## EXERCISE AIM
Give the data again exactly as it appears, excluding any pictures.

BEGIN AVAILABLE DATA

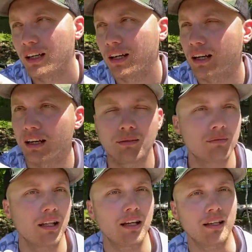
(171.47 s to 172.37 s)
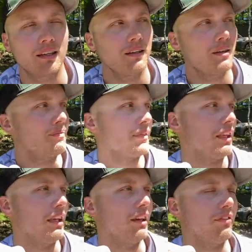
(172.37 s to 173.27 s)
um, like
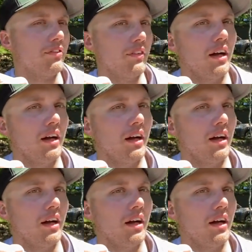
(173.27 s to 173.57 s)
if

END AVAILABLE DATA

## RESPONSE TO THIS EXERCISE
(171.47 s to 172.37 s)
(172.37 s to 173.27 s)
um, like
(173.27 s to 173.57 s)
if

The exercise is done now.